Dataset entries
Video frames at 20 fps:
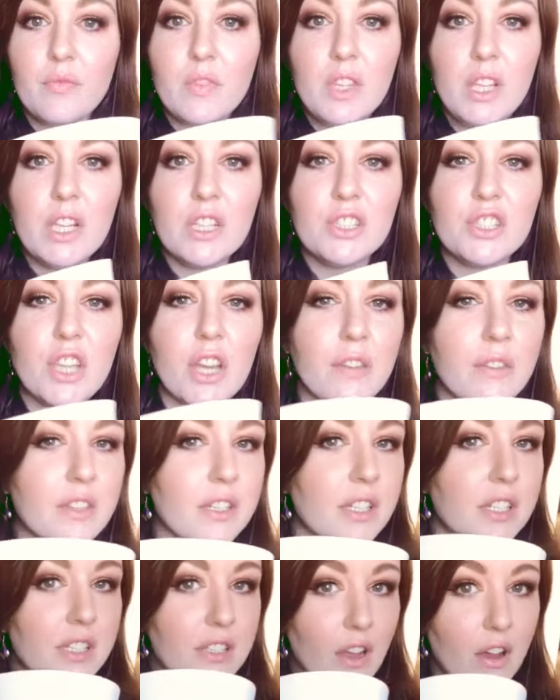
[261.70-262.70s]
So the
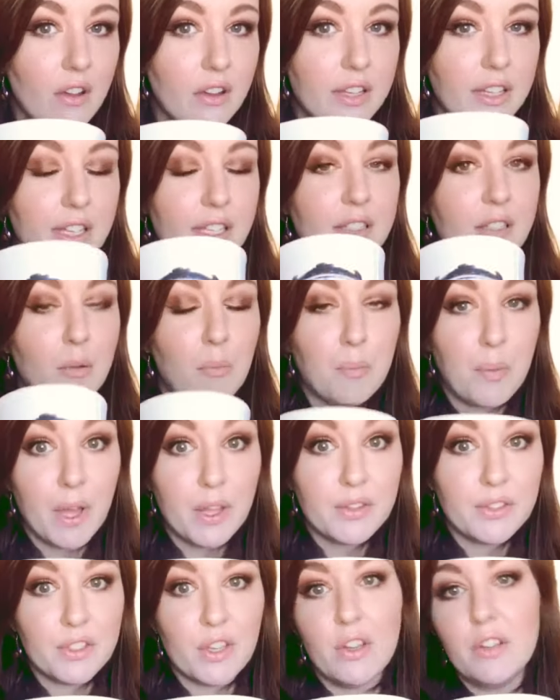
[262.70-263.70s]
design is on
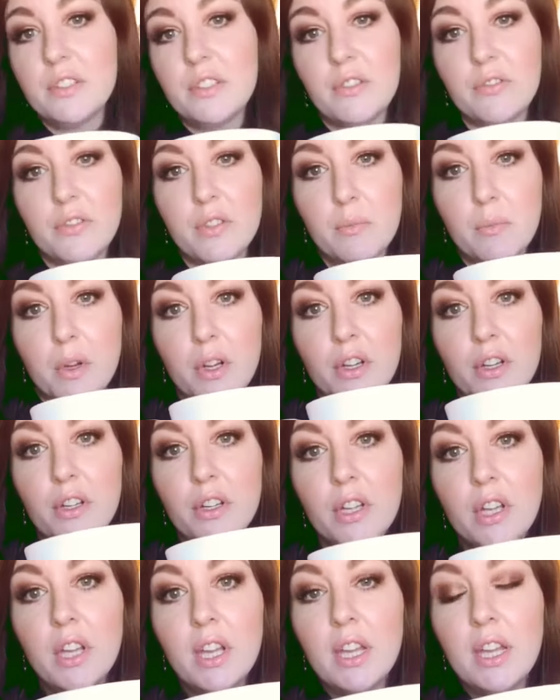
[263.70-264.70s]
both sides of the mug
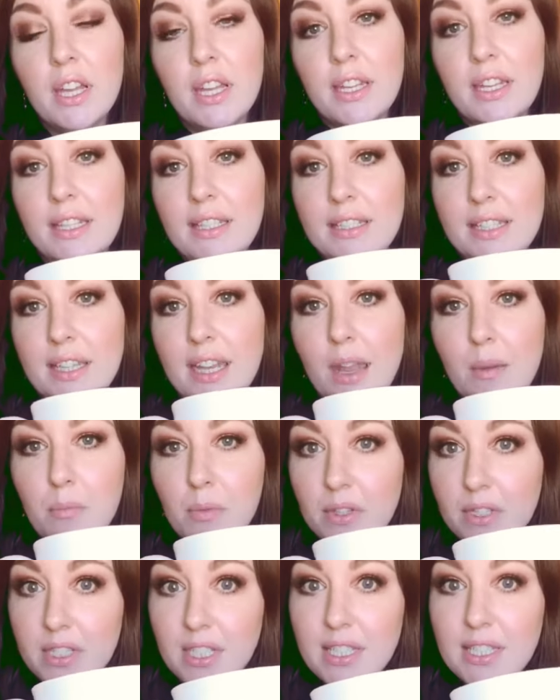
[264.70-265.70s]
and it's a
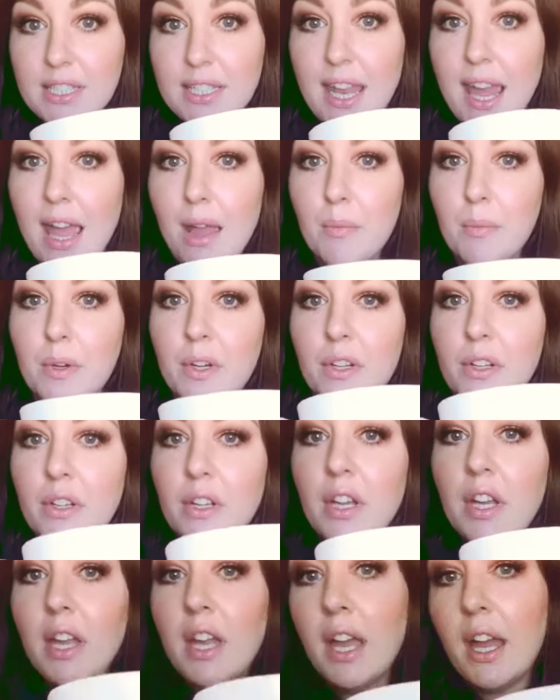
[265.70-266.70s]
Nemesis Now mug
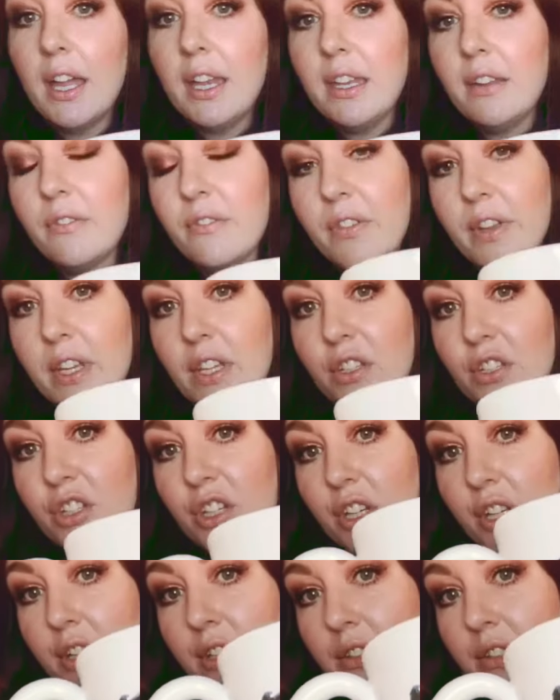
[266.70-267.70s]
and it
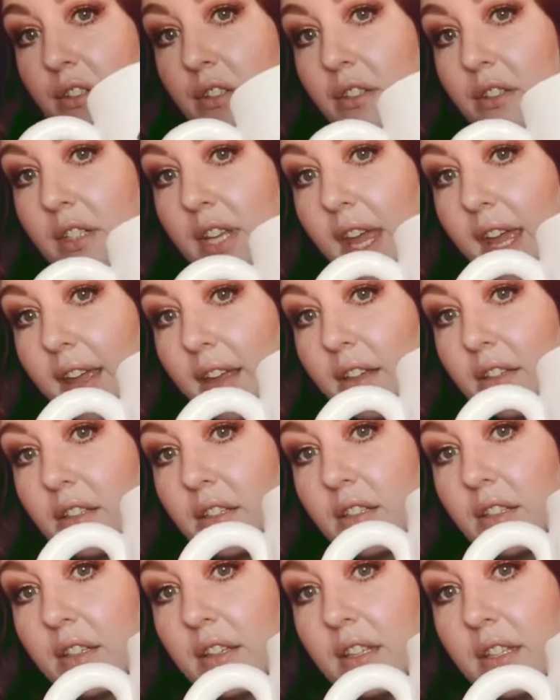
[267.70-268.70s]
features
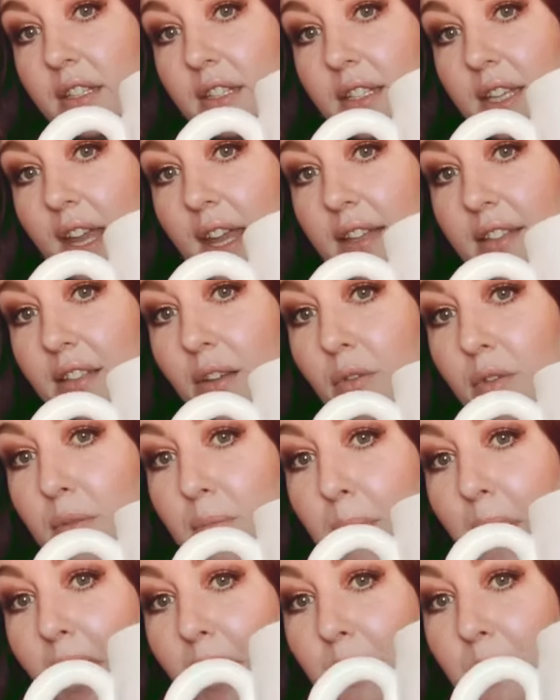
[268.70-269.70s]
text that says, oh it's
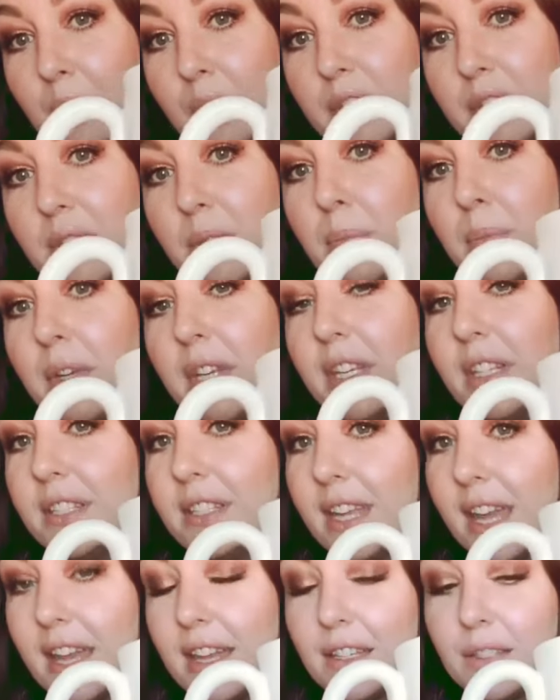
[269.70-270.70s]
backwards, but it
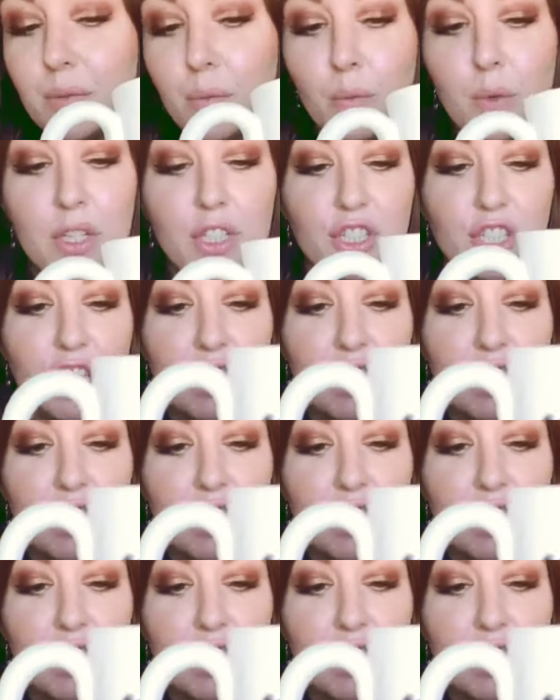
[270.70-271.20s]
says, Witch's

### The problem:
The range to transcribe runs from the line holding "[263.70-264.70s]" through the final line of the data above; copy it exactly and exclude the pictures.

### Answer area:
[263.70-264.70s]
both sides of the mug
[264.70-265.70s]
and it's a
[265.70-266.70s]
Nemesis Now mug
[266.70-267.70s]
and it
[267.70-268.70s]
features
[268.70-269.70s]
text that says, oh it's
[269.70-270.70s]
backwards, but it
[270.70-271.20s]
says, Witch's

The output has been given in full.